June 2, 2025
DuckLake is a new integrated data lake and catalog format from the DuckDB team. It uses a SQL database for all catalog and table metadata, and stores data in Apache Parquet files. Most users interact with DuckLake using SQL, but for those who prefer dataframes there’s Ibis—a portable Python dataframe library with support for DuckDB as a backend. To get started using DuckLake with Ibis, follow the steps below.

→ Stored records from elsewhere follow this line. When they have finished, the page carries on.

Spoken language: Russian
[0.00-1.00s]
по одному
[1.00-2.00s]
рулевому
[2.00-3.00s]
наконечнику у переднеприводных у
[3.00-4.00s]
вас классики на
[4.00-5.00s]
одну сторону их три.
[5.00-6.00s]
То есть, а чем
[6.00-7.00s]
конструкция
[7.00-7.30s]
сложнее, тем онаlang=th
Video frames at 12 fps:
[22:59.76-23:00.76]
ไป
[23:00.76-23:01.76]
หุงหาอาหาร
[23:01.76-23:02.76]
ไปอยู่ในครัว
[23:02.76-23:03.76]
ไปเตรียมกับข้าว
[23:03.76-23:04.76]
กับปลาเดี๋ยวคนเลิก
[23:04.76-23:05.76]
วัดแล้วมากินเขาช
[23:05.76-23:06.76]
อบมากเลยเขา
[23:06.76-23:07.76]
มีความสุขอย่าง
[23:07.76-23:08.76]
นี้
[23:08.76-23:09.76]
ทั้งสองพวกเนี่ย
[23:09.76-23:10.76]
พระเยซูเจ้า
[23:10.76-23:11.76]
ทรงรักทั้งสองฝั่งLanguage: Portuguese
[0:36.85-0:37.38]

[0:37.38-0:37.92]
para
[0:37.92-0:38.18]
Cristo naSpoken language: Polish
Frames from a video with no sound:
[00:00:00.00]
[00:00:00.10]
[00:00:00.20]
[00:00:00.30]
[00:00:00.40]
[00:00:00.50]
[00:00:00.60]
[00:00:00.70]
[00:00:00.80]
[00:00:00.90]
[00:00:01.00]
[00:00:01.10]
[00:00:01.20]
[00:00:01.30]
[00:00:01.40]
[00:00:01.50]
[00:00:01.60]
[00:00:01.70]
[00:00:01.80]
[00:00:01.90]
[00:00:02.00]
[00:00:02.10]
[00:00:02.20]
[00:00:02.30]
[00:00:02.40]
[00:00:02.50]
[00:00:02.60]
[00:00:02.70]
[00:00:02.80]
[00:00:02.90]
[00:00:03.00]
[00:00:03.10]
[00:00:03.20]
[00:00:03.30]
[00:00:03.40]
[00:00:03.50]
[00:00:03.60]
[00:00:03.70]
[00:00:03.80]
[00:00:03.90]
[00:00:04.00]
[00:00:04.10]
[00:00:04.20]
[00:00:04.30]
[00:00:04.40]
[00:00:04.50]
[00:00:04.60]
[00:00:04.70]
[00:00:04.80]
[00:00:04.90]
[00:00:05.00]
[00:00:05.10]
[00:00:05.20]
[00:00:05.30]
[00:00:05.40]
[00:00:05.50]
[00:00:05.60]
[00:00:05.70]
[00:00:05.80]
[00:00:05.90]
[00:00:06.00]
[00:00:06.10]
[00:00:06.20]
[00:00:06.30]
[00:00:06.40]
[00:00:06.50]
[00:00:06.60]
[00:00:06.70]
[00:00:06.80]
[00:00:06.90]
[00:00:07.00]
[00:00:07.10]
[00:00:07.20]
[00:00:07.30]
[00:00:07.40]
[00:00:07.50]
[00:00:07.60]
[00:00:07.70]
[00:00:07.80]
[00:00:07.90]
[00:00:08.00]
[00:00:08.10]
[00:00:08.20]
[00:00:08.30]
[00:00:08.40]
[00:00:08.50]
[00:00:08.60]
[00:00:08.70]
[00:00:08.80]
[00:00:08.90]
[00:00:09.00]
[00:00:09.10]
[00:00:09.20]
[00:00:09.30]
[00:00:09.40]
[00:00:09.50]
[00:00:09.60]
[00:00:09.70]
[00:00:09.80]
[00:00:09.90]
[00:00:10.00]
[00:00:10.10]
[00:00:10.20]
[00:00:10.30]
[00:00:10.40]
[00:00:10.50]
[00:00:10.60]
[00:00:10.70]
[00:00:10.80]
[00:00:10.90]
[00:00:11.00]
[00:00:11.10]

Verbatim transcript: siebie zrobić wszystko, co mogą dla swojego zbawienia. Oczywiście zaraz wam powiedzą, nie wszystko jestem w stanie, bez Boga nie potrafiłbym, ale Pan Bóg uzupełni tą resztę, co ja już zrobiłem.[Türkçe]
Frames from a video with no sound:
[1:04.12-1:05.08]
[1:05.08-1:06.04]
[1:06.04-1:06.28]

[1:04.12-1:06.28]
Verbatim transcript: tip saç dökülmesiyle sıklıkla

Create a new project with uv:
uv init --bare ducklake-ibis
cd ducklake-ibis
Install DuckDB, Ibis and JupyterLab:
uv add duckdb 'ibis-framework[duckdb,examples]' jupyterlab
Launch JupyterLab:
uv run jupyter lab
Open localhost:8888
in your browser, create a new Python notebook, then incrementally add and run the code below:
import ibis
ibis.options.interactive = True
con = ibis.duckdb.connect(extensions="ducklake")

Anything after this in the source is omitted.